Shane and Mary Courtney with their four children.

It's no fairy tale that Shane and Mary Courtney have experienced since they took that fateful step in 2008. But nine years, four kids and 150 additional acres later, they insist they wouldn't consider any major changes in the career or family track they chose back then.

That's not to say there haven't been setbacks along the way, the couple told a visiting group of Agribusiness Industry Network members during a Sept. 7 tour of Courtney Farms. But they are more committed than ever, they say, to making their ever-evolving farm business plan a long-term financial success.

The Courtneys, natives of Grant and Washington counties, envisioned burley tobacco as the linchpin of their farm as they were getting started. They leased nearby farms and barns and planted 50 acres the first year. That acreage has since swelled to nearly 100 acres and is still a major component of their operation.

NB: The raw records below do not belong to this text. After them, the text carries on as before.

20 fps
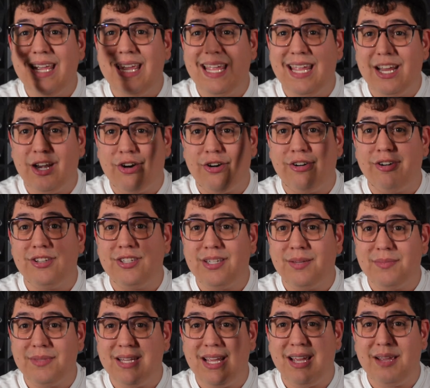It hurts
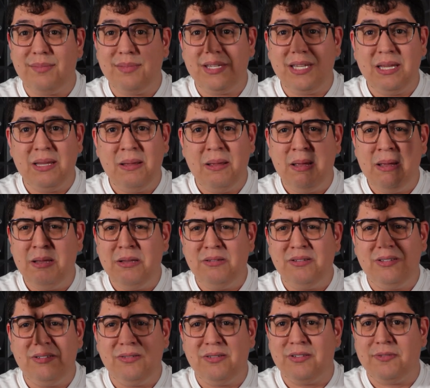sometimes.
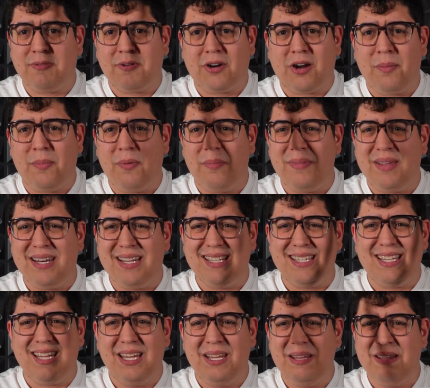Do this for a couple
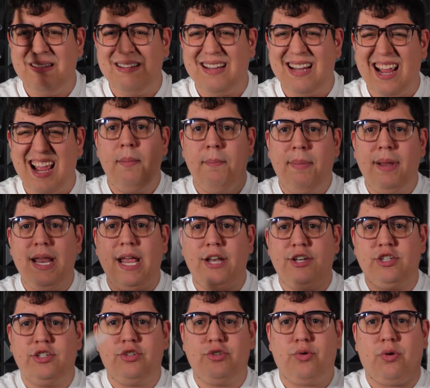minutes. But yeah,
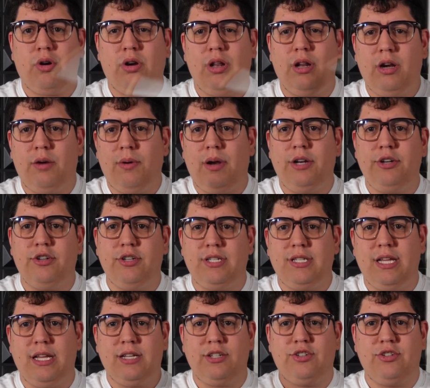just twirling around your
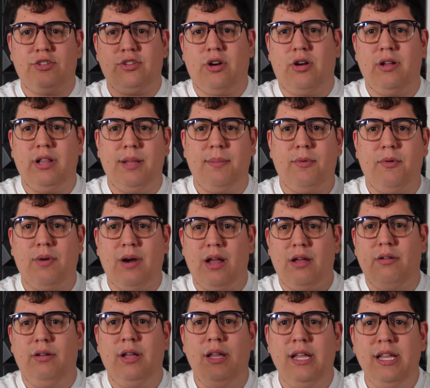sticks, just throwing them
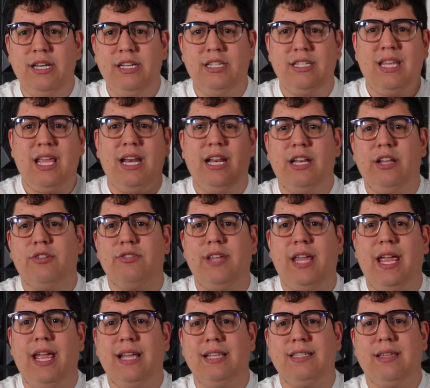around, just getting those
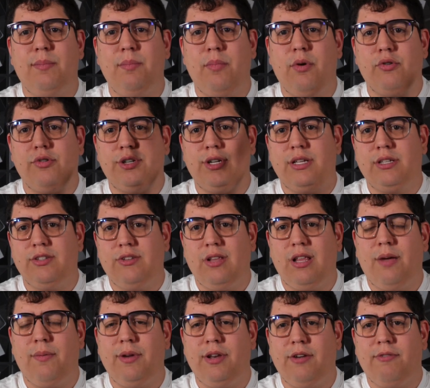hands in motion so
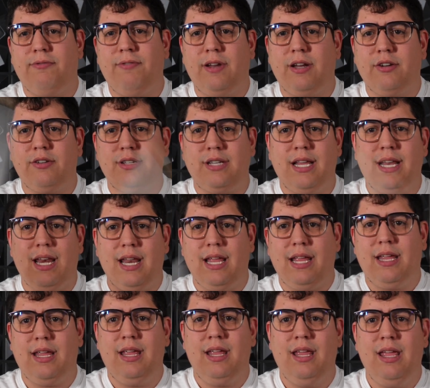that way your fingers can
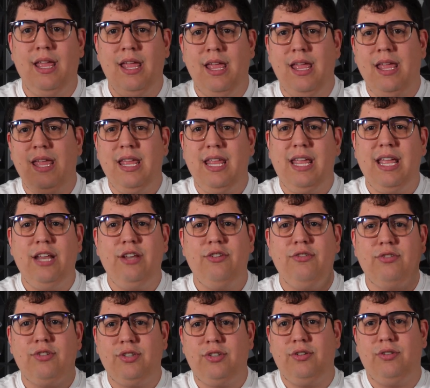like get
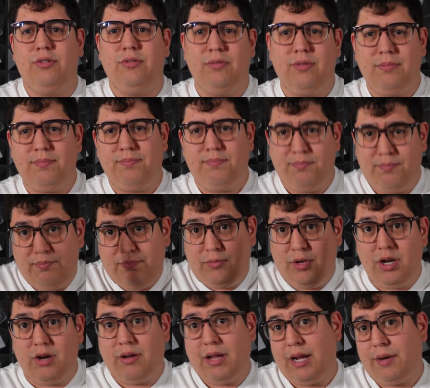used to,
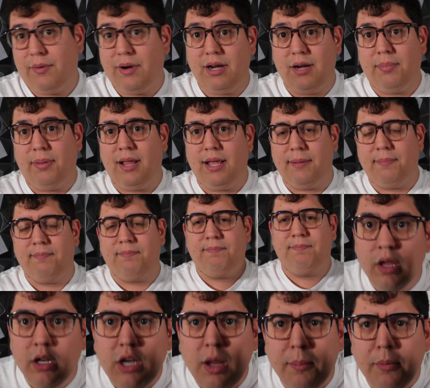getting ready to play.
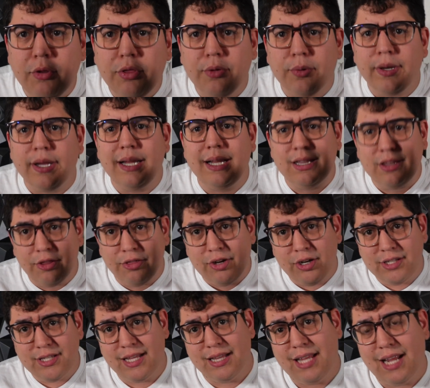Number 3, the
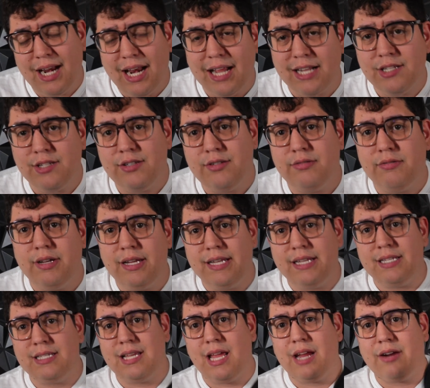third thing that I like to do
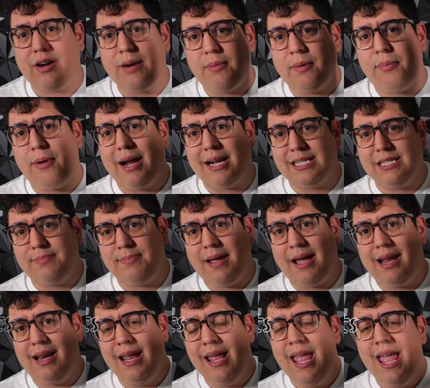is I grab a practice
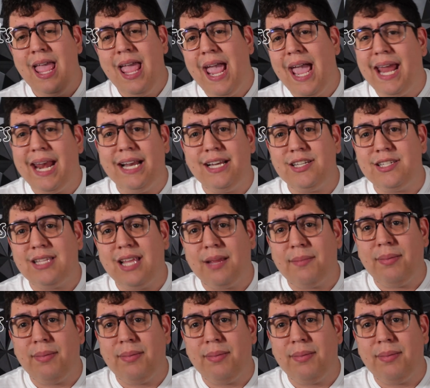pad and I just like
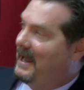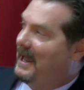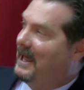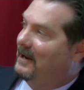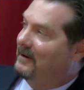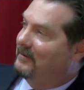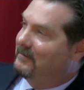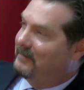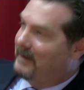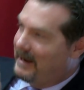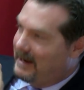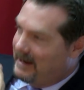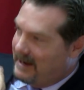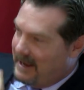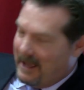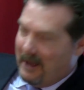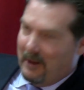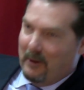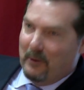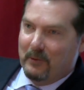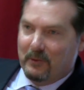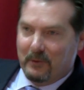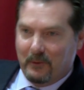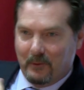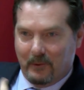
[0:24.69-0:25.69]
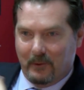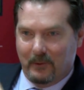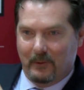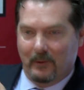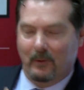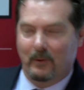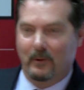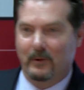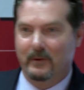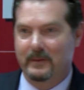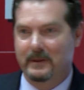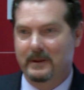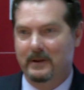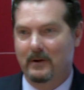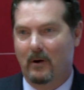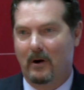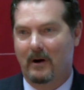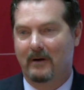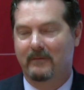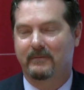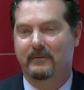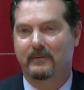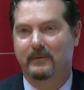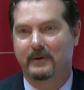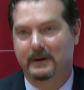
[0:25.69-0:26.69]
Elevate Health or, or the
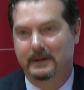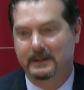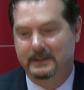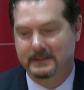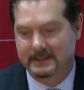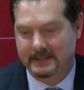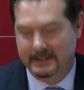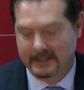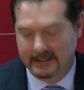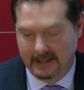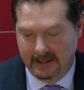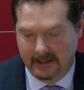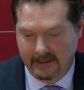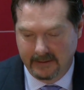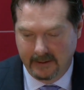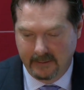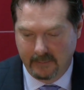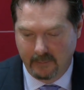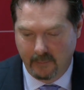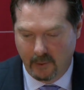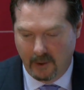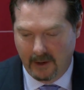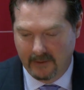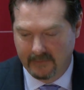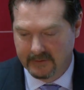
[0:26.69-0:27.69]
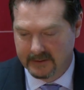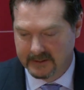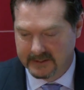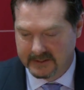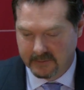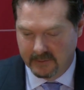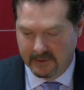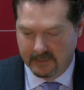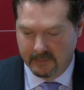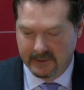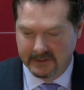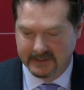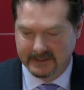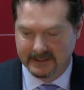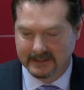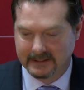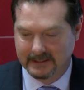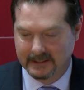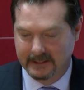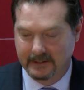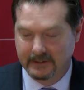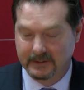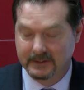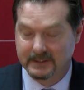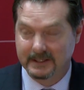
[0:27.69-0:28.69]
offerings uh, that brought these three
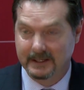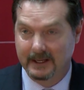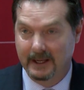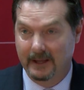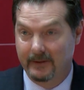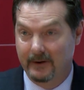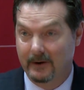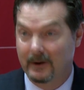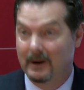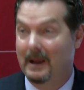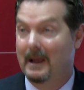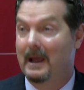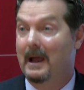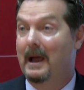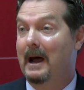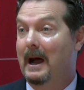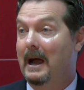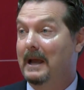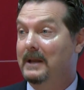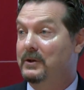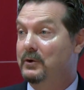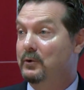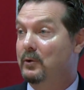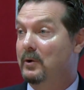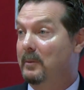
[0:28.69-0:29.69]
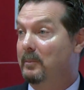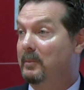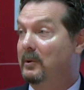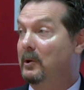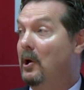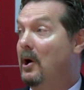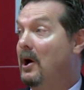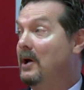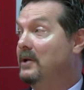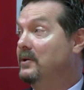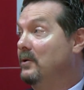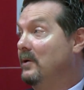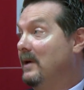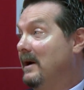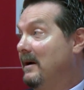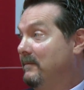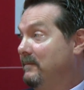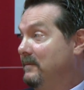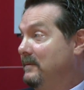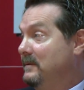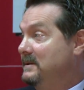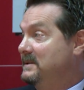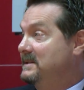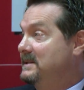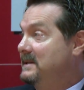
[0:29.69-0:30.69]
business leaders together, I do applaud your
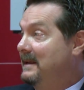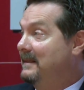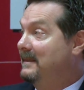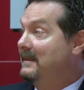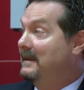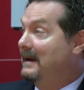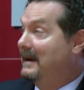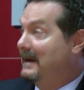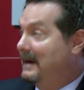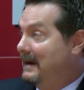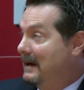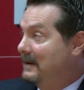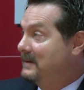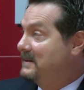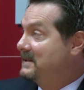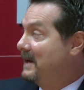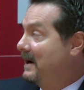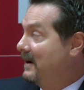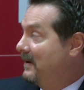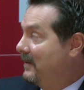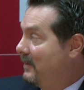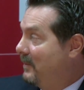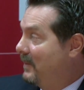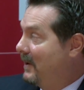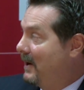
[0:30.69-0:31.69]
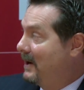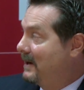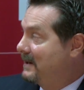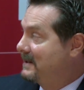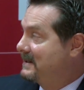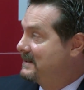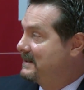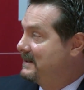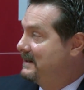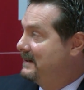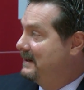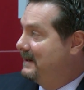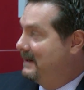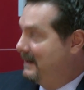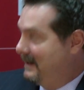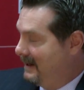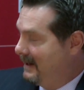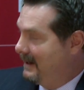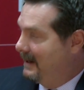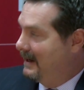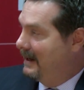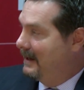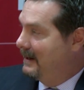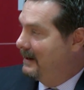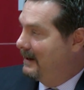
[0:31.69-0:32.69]
efforts at thinking outside of the box.
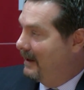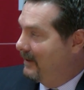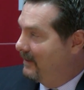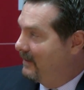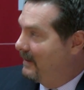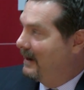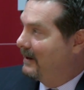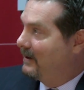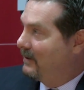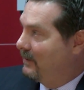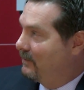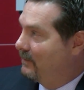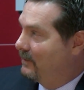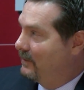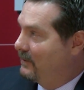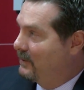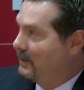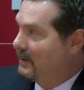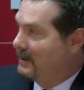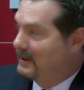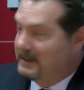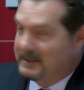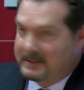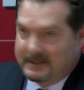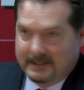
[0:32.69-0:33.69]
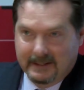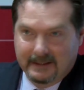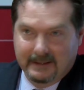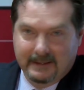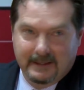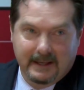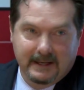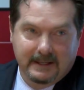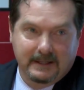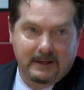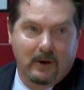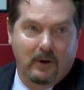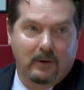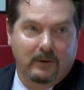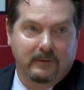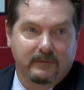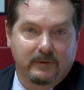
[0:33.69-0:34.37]
And uh, thank you for doing this, and thank all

But along the way, they concluded that diversification into vegetable production would complement their seasonal work in tobacco, and ensure their H2A laborers a longer work calendar. And the added enterprises would also fit their goal of marketing a portion of their farm products locally.

The couple started small-scale, selling subscriptions to weekly deliveries of produce in season, got their horticultural legs under them so to speak, and quickly evolved into primarily a volume supplier of vegetables to wholesale markets in Louisville and Lexington.

They currently grow and market some 40 different vegetable varieties, ranging from tomatoes to Swiss chard, eggplant to zucchini. Their products are prepared and consumed in 100 different commercial kitchens and retail outlets in the Louisville area alone, including restaurants, groceries, school cafeterias and Kentucky Derby events.

The farm also is home to a herd of beef cattle, and this year for the first time, they are raising hogs and selling pork locally.

Grain production is also part of the Courtneys' ag portfolio. Shane said with commodity prices at their current low levels, he has begun producing non-GMO corn which he markets through Bagdad Roller Mill for use by several nearby bourbon distilleries.

Challenges have been many for the young farm couple as they face their 10th year as full-time farmers. Marketing strategies and production methods have been tried, discarded and modified many times as they've built their business.

But off-the-farm issues have caused them the most problems, Mary noted, including the astronomical cost of family health insurance, and a sometimes balky federal bureaucracy as they navigated the H2A guest worker program.

Case in point, there was a huge hiccup at the U.S. consulate last year and the Courtneys had to get by the entire year (2016) on six guest workers, instead of the 18 they needed. That meant a sharp reduction in their planned tobacco crop and season-long challenges to meeting marketing commitments for their vegetables. All that, of course, put a huge dent in their bottom line.

But the good news is they have been back at full strength for 2017, the weather has mostly cooperated and the proprietors of Courtney Farms are looking ahead to 2018.

"Every year we ask each other if one of us should take an off-farm job to provide a little added financial stability," Mary said. "And so far each year we've said no. The kids have fully bought into the lifestyle and I don't want to even imagine having to change that.

"It's been anything but easy, and at times it gets exhausting. But it's the most rewarding work in the world. It's exactly where we want to be."